Kastner wusste, was seine Aktion im Dorf darstellen würde: einen mächtigen Affront, auch wenn sich ihm während des Entfernens der Büste am hellichten Tag niemand entgegengestellt habe, erinnert sich der Künstler. Doch die Rache im Dorf hat er nicht erwartet: Auf der traditionellen Bettelhochzeit am Faschingsdienstag hing an einem Galgen eine Puppe, darüber ein Schild: „Aktionskünstler“. Wolfram Kastner erstattete daraufhin Strafanzeige gegen unbekannt. War es eine Morddrohung oder nur ein ländlich-derber Scherz? Auf jeden Fall schweigt das ganze Dorf beharrlich dazu, wer die Puppe an den Galgen hängte.

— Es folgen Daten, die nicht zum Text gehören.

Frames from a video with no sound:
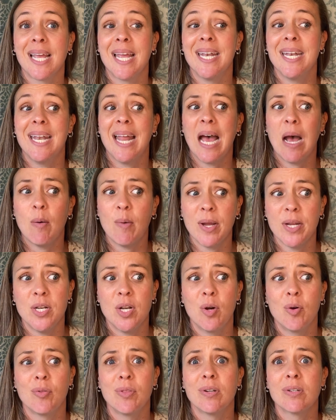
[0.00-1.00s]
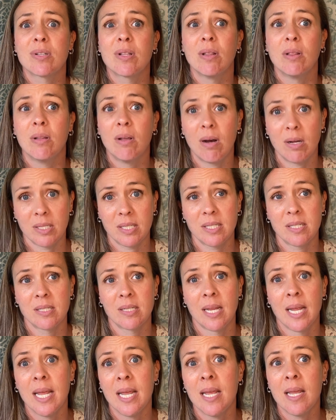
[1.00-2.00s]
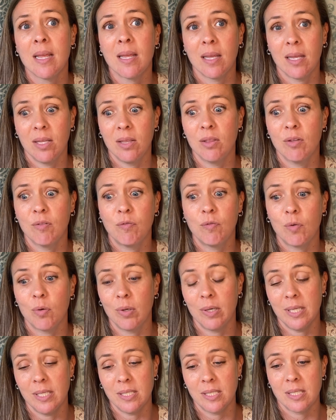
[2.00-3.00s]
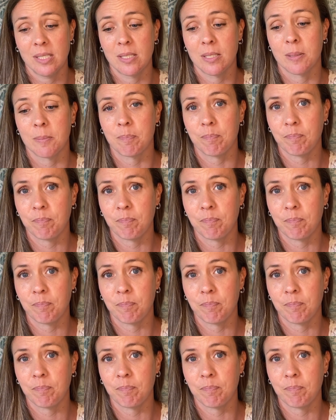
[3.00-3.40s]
and now I know there's lots in the forest,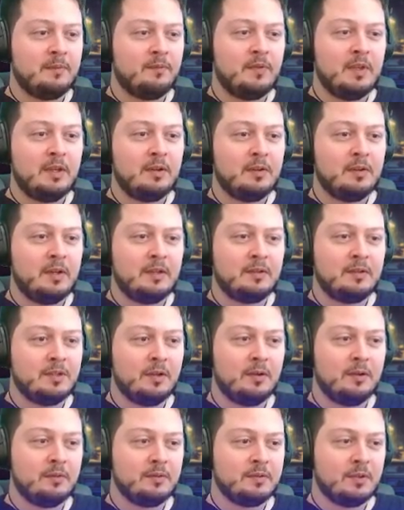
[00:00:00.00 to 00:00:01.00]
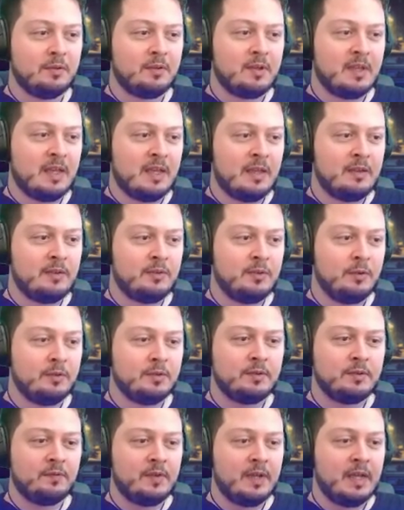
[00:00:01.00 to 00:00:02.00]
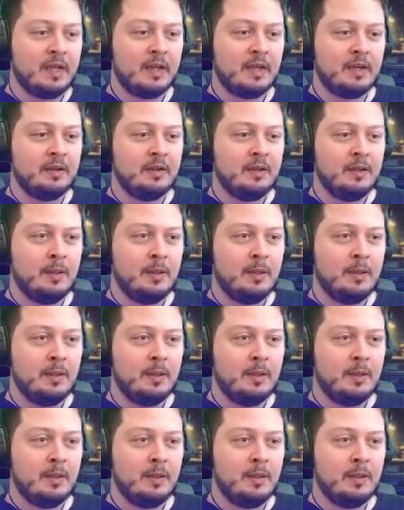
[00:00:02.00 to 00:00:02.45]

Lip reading: fingernail toes, okay? Those are fine.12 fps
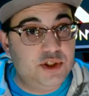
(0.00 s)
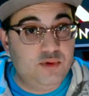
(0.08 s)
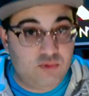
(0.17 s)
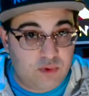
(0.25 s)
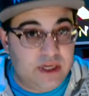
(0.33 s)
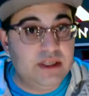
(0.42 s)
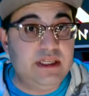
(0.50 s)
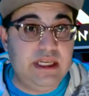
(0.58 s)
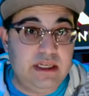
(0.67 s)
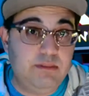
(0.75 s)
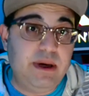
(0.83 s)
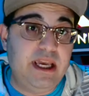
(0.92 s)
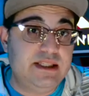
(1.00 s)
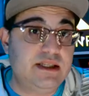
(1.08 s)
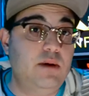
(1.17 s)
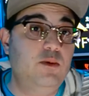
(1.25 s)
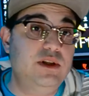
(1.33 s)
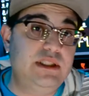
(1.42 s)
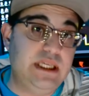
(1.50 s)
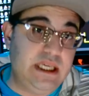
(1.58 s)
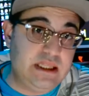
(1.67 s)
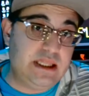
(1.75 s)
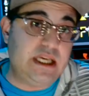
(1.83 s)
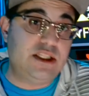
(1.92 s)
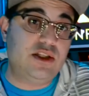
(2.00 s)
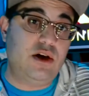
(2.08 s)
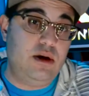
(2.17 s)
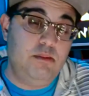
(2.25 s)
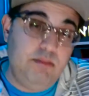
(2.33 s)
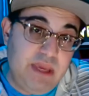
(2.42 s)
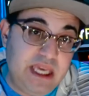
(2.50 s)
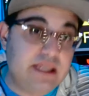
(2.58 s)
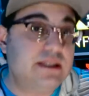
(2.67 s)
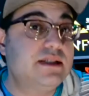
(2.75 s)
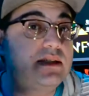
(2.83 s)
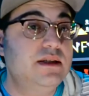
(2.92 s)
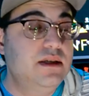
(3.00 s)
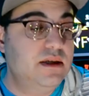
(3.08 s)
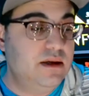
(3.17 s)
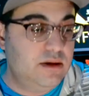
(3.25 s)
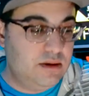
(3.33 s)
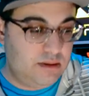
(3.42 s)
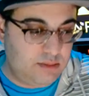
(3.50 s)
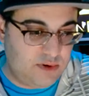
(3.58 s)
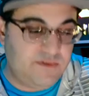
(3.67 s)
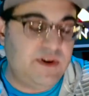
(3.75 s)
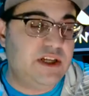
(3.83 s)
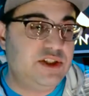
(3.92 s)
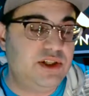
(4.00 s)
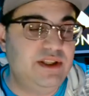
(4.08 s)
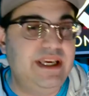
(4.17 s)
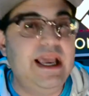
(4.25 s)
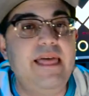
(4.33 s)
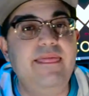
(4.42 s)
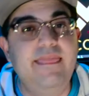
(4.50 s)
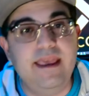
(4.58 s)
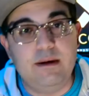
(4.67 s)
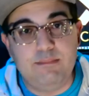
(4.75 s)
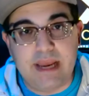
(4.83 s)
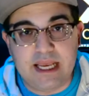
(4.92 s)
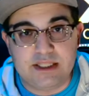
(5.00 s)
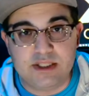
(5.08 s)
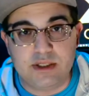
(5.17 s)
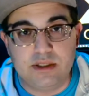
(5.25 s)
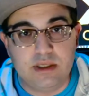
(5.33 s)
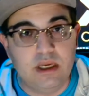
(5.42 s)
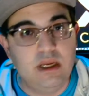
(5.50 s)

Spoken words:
You really need to pay someone to get that song mixed professionally and then mastered.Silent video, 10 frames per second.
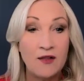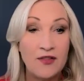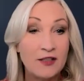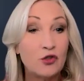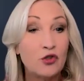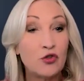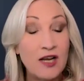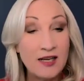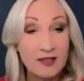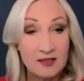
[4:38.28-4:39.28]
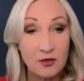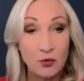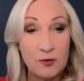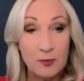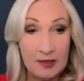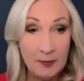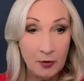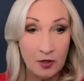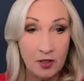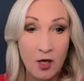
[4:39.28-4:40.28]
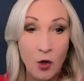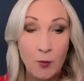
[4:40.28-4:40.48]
that attracts those people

Im April wurde das Verfahren eingestellt.

Kastner ist enttäuscht. „Ich frage mich, was los wäre, wenn eine Schäuble-Puppe auf dem Kölner Karneval an den Galgen gehängt würde.“ Die parteilose Bürgermeisterin des Dorfes, Leni Gröbmaier, hat die Galgenaktion zwar als „verzichtbar“ bezeichnet, sich aber klar gegen Kastner positioniert. Im April verkündete sie die Einrichtung eines Arbeitskreises, der eine historische Erläuterungstafel neben der Büste erarbeitet. Noch aber hängt sie nicht wieder am Kloster.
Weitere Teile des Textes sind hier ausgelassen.